(Collected data)
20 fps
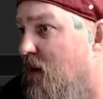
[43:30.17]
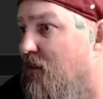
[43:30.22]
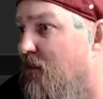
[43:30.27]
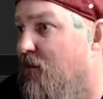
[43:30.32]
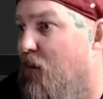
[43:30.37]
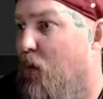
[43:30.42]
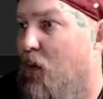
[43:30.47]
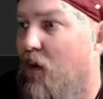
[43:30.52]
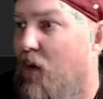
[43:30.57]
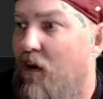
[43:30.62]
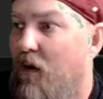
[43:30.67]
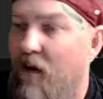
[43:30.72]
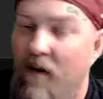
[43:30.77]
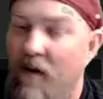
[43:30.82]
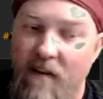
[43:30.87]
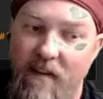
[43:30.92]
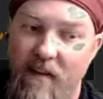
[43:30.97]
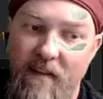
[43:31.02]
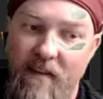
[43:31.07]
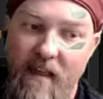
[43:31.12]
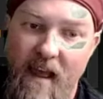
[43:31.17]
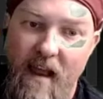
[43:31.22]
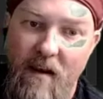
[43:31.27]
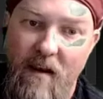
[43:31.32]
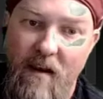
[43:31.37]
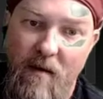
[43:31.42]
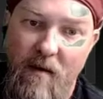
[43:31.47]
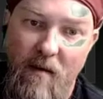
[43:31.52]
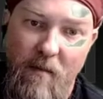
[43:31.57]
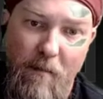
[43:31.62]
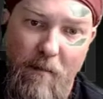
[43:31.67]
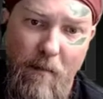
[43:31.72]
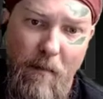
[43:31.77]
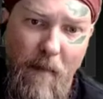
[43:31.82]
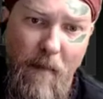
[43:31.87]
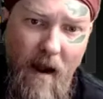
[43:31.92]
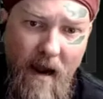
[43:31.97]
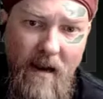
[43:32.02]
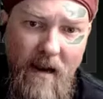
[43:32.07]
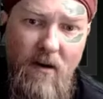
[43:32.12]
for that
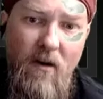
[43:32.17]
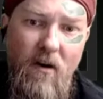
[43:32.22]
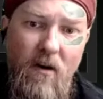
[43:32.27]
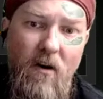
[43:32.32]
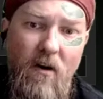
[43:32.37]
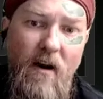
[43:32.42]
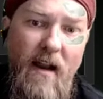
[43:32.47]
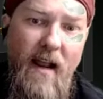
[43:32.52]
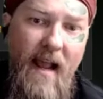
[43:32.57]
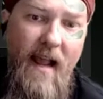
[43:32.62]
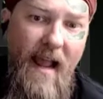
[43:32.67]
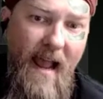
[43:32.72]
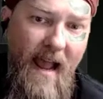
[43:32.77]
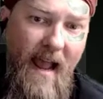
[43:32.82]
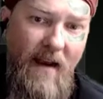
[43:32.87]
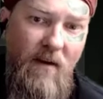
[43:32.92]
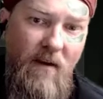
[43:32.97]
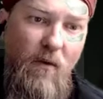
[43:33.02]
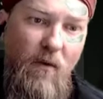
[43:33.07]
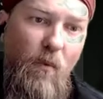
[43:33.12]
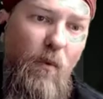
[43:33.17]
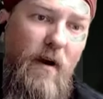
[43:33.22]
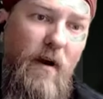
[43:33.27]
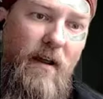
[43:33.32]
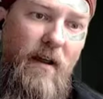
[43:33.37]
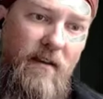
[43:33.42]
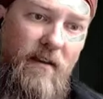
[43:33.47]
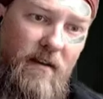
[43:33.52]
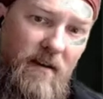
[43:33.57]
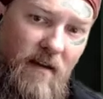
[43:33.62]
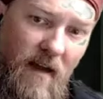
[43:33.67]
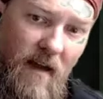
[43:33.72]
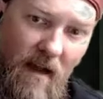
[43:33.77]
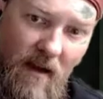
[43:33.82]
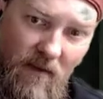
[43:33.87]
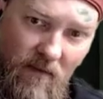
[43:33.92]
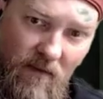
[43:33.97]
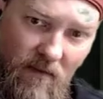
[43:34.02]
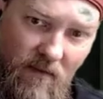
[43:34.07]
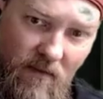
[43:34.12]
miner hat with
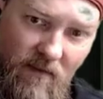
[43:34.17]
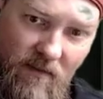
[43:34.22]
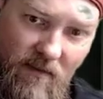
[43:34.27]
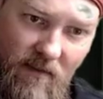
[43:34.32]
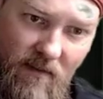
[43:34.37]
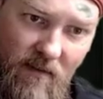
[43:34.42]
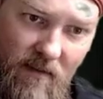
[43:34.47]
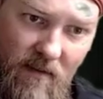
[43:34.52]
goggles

What you have to do
The entries above, every one of them, should be retyped exactly, with no pictures carried over.

Response area
20 fps
[43:30.17]
[43:30.22]
[43:30.27]
[43:30.32]
[43:30.37]
[43:30.42]
[43:30.47]
[43:30.52]
[43:30.57]
[43:30.62]
[43:30.67]
[43:30.72]
[43:30.77]
[43:30.82]
[43:30.87]
[43:30.92]
[43:30.97]
[43:31.02]
[43:31.07]
[43:31.12]
[43:31.17]
[43:31.22]
[43:31.27]
[43:31.32]
[43:31.37]
[43:31.42]
[43:31.47]
[43:31.52]
[43:31.57]
[43:31.62]
[43:31.67]
[43:31.72]
[43:31.77]
[43:31.82]
[43:31.87]
[43:31.92]
[43:31.97]
[43:32.02]
[43:32.07]
[43:32.12]
for that
[43:32.17]
[43:32.22]
[43:32.27]
[43:32.32]
[43:32.37]
[43:32.42]
[43:32.47]
[43:32.52]
[43:32.57]
[43:32.62]
[43:32.67]
[43:32.72]
[43:32.77]
[43:32.82]
[43:32.87]
[43:32.92]
[43:32.97]
[43:33.02]
[43:33.07]
[43:33.12]
[43:33.17]
[43:33.22]
[43:33.27]
[43:33.32]
[43:33.37]
[43:33.42]
[43:33.47]
[43:33.52]
[43:33.57]
[43:33.62]
[43:33.67]
[43:33.72]
[43:33.77]
[43:33.82]
[43:33.87]
[43:33.92]
[43:33.97]
[43:34.02]
[43:34.07]
[43:34.12]
miner hat with
[43:34.17]
[43:34.22]
[43:34.27]
[43:34.32]
[43:34.37]
[43:34.42]
[43:34.47]
[43:34.52]
goggles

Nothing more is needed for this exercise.